→ **WHAT IS REQUIRED**
Print all of the entries exactly, minus the pictures.

(Collected data)
----------------

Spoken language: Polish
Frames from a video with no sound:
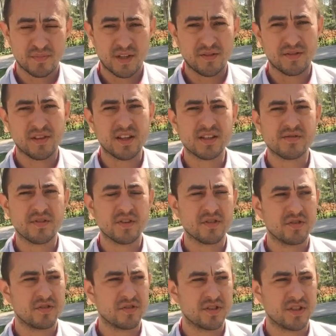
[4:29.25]
nawet dla
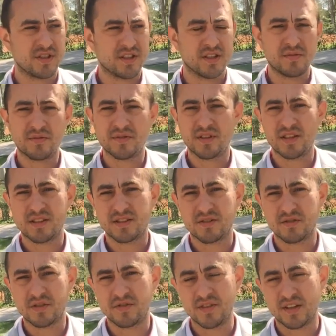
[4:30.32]
swojego tylko życia, nie mówię dla
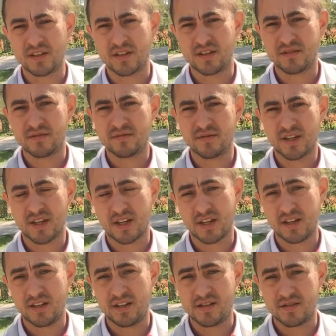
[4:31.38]
całego świata. Tak
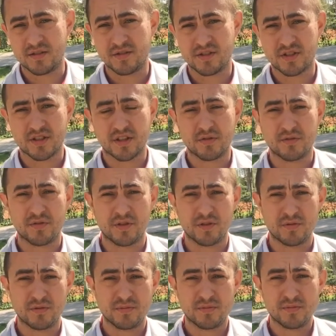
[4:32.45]
jak Edison z
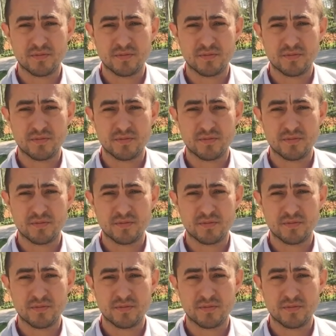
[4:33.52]
żarówką.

----------------

→ **ANSWER BELOW**
Spoken language: Polish
Frames from a video with no sound:
[4:29.25]
nawet dla
[4:30.32]
swojego tylko życia, nie mówię dla
[4:31.38]
całego świata. Tak
[4:32.45]
jak Edison z
[4:33.52]
żarówką.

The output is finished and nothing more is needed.